Il paziente con AR deve convivere tutta la vita con la malattia e i suoi trattamenti e l’aderenza alla terapia ha pertanto un ruolo fondamentale, riconosciuto quasi nella stessa misura sia dai professionisti sanitari che dai pazienti. Circa la metà dei pazienti, però, sembrerebbe non essere completamente soddisfatta del piano terapeutico, e questo elemento sottolinea la necessità di rivedere e ottimizzare gli approcci terapeutici per migliorare gli esiti complessivi della cura.
A questo tema si collega quello delle disparità regionali nell’accesso alle risorse e ai servizi per l’artrite reumatoide riconosciute da entrambi i gruppi: pazienti (32,56%), medici (35,82%). I pazienti, in particolare, percepiscono di più la differenziazione.
Le disuguaglianze rischiano di compromettere l’accesso dei pazienti a terapie innovative come i JAKi (inibitori della janus chinasi), una classe di farmaci di recente introduzione nel panorama terapeutico dell’AR, da utilizzare in base a criteri di appropriatezza, attraverso una accurata valutazione dei pazienti che possono maggiormente beneficiarne.
Nonostante una significativa percentuale di pazienti (41,86%) ritenga di avere accesso alla terapia più appropriata, esprimendosi con punteggi elevati, una quota non trascurabile, il 20%, valuta negativamente questa accessibilità, indicando la necessità di migliorare l’adattamento e la personalizzazione del trattamento.
I pazienti, in generale percepiscono notevolmente i benefici della personalizzazione della cura, che possa tener conto, oltre che dell’appropriatezza terapeutica, anche delle aspettative e delle priorità dei pazienti, come la riduzione del dolore, la migliorata funzionalità quotidiana o la diminuzione degli effetti collaterali, nonché aspetti quali la capacità di gestire i compiti quotidiani.

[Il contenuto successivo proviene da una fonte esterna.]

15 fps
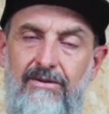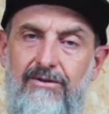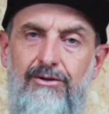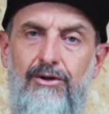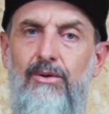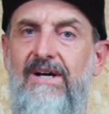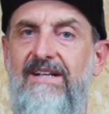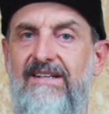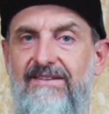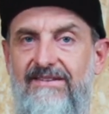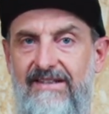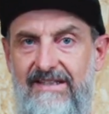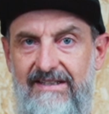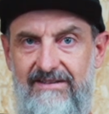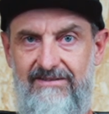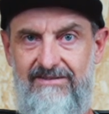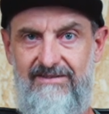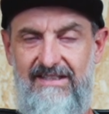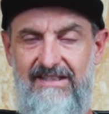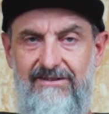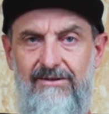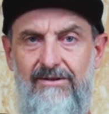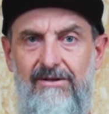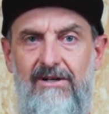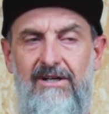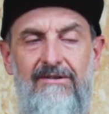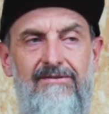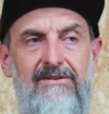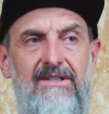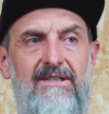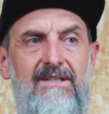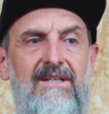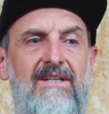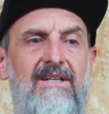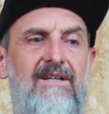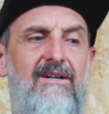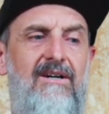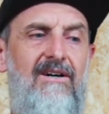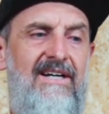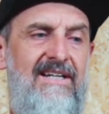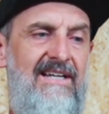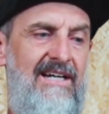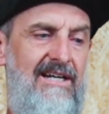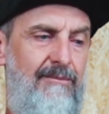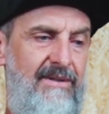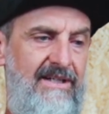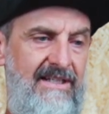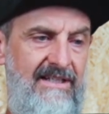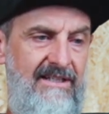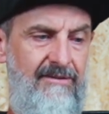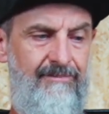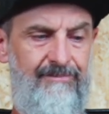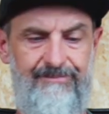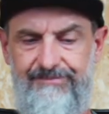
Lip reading: do other things in your life. Like I can't be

Una risposta importante in questo senso potrà venire – come evidenzia l’indagine – anche dalla Digital Health e dall’Intelligenza Artificiale, che potranno offrire ai pazienti maggiore accessibilità, monitoraggio costante e un’esperienza di cura più coerente con le loro aspettative e necessità.

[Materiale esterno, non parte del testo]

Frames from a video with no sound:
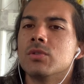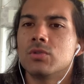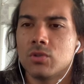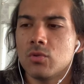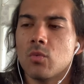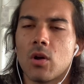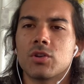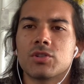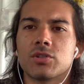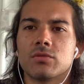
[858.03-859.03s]
to
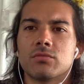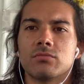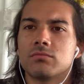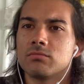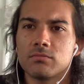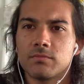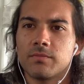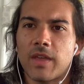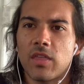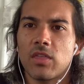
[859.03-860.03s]
watch
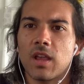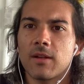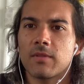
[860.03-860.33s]
that thing.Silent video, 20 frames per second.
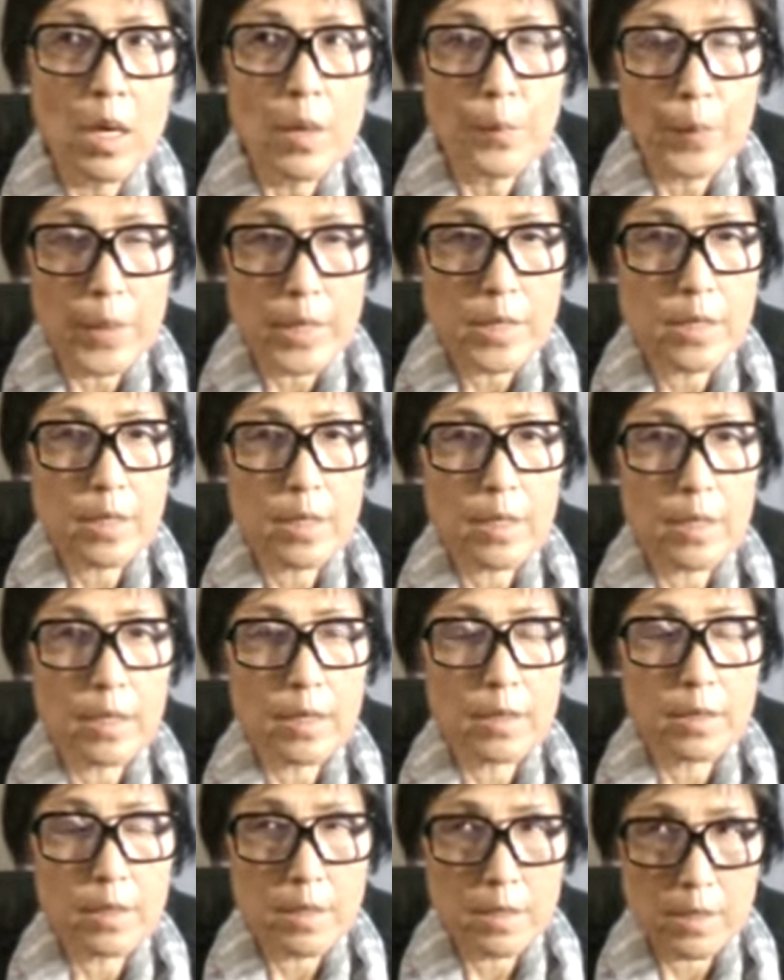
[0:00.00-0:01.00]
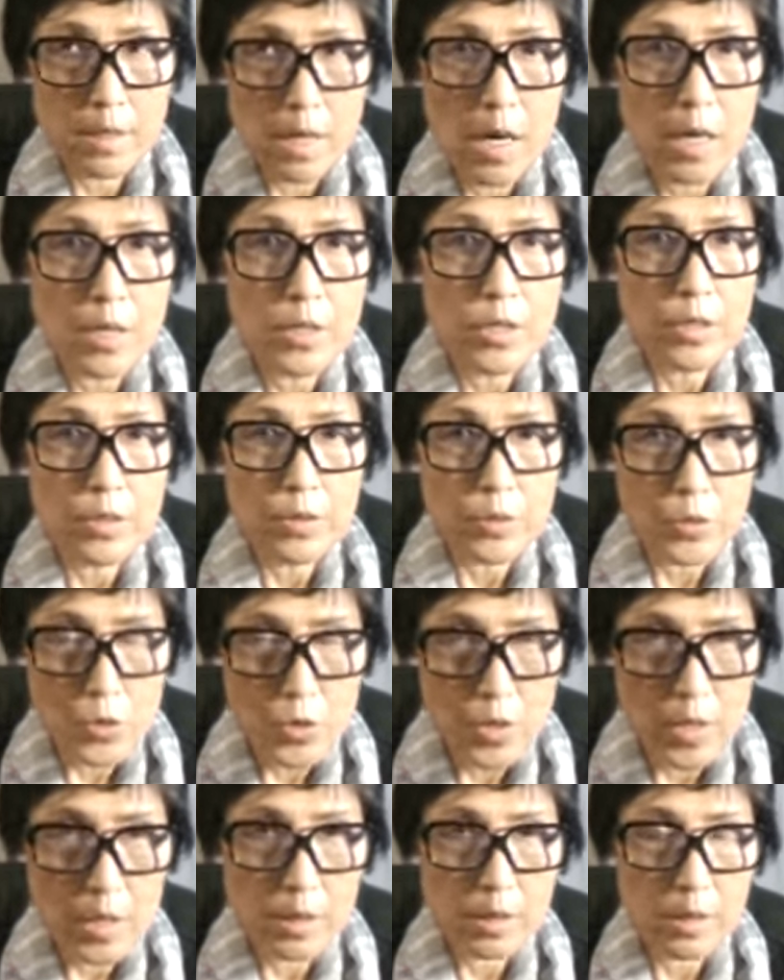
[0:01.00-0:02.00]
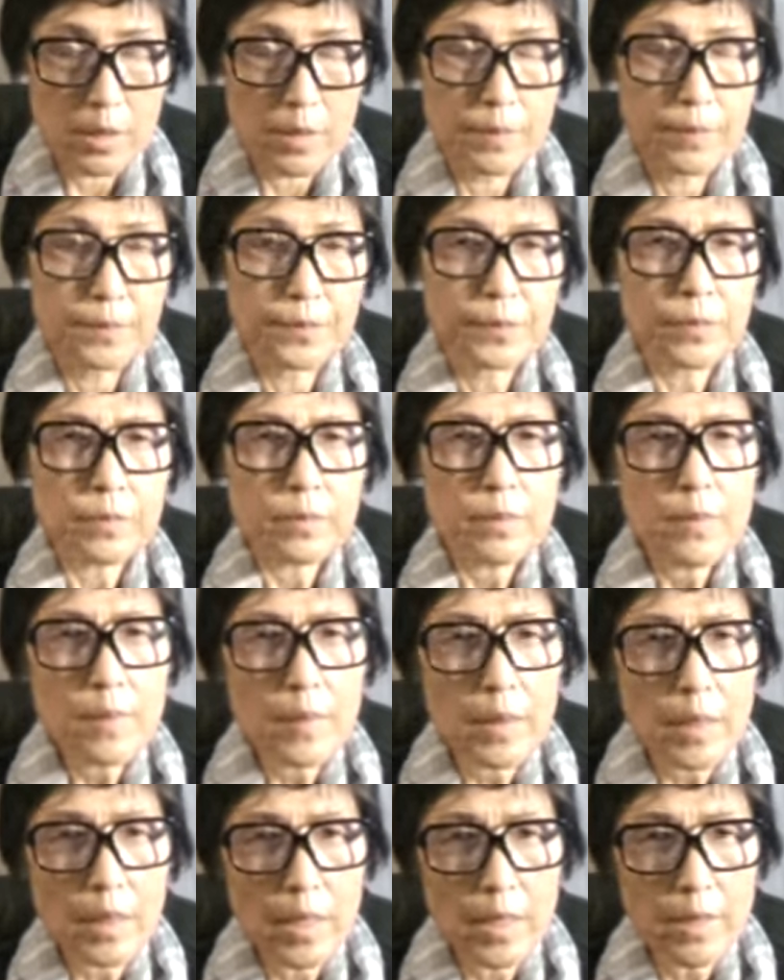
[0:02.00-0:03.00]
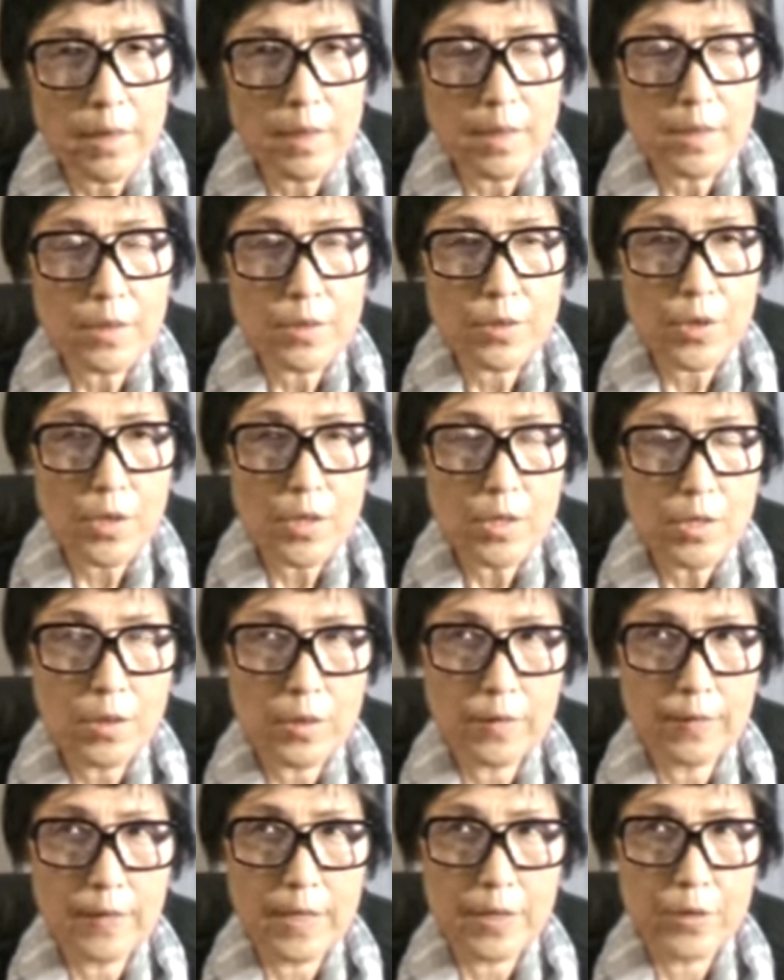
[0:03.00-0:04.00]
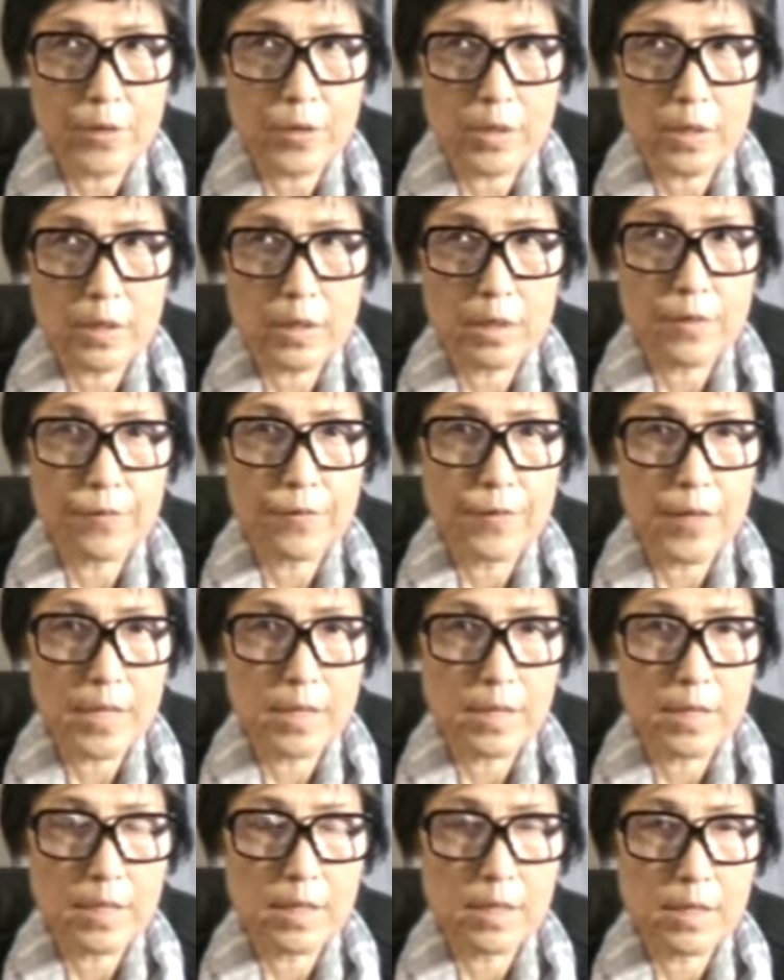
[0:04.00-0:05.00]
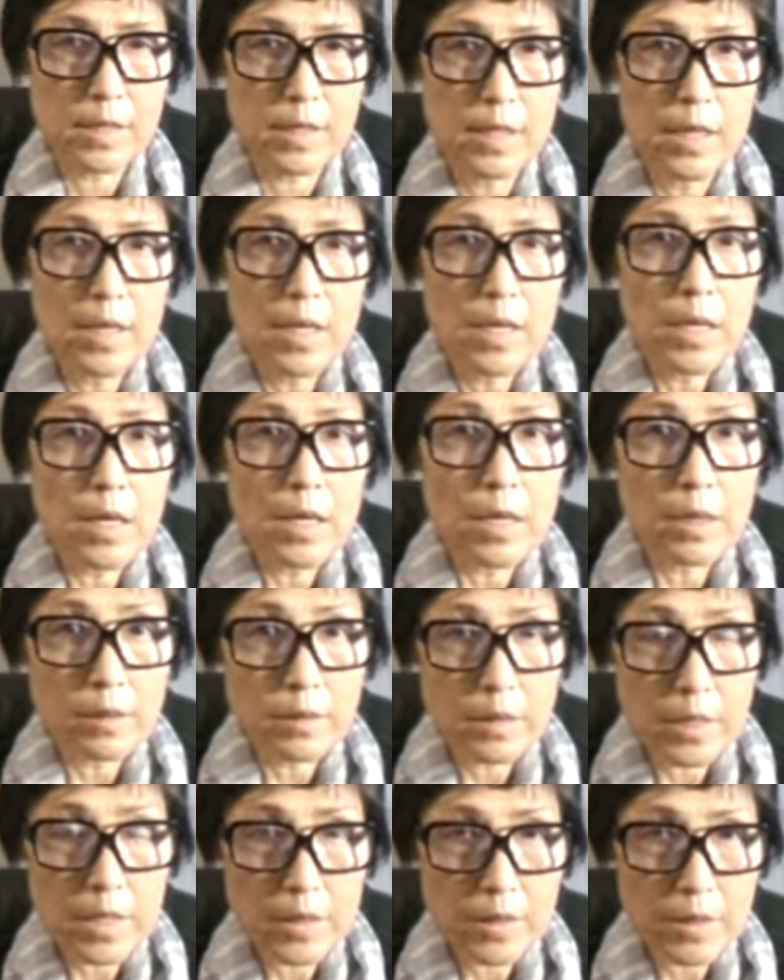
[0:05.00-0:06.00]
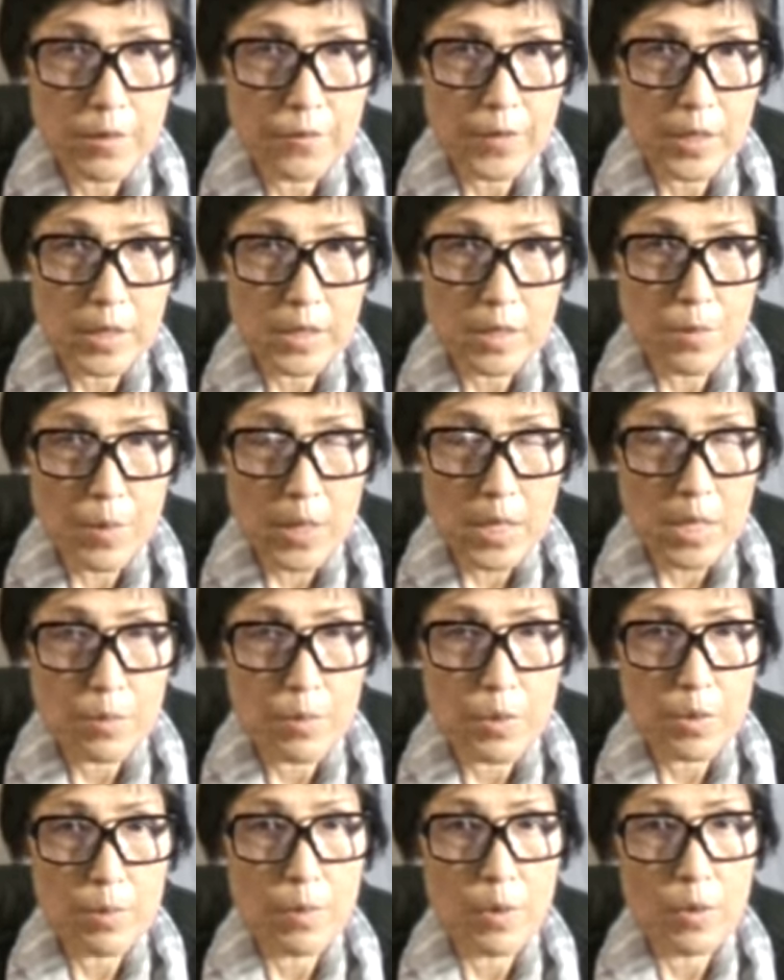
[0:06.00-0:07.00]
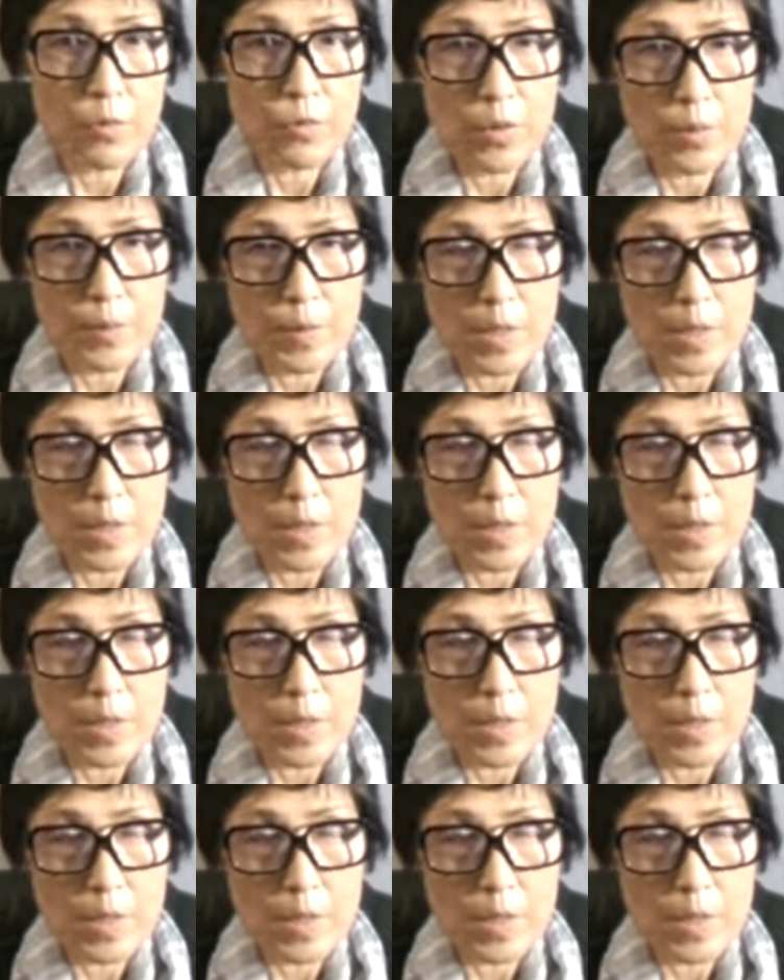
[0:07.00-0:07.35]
it's hard to treat. And this coronavirus can infect many people from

«L’impegno di Alfasigma è migliorare la qualità di vita dei pazienti con artrite reumatoide favorendo l’aderenza e la personalizzazione della cura. – afferma Stefania Bassanini, Head of Medical Affairs di Alfasigma Italia – È fondamentale l’approccio interdisciplinare nella presa in carico del paziente, che deve essere curato in modo appropriato in tutte le fasi della patologia, dagli esordi fino ai casi più gravi, quando dolore e inabilità sono costanti compagni di vita. Conclude Bassanini: Siamo oggi orgogliosi di offrire come Alfasigma una gamma di opzioni terapeutiche completa e attenta agli unmet needs dei pazienti. Penso che il futuro della gestione dell’artrite reumatoide risieda nell’integrazione tra terapie efficaci
e strumenti basati sull’Intelligenza Artificiale, in grado di analizzare i dati ed effettuare un’attenta stadiazione dei pazienti, con indubbi benefici in termini di outcome clinici e sociali».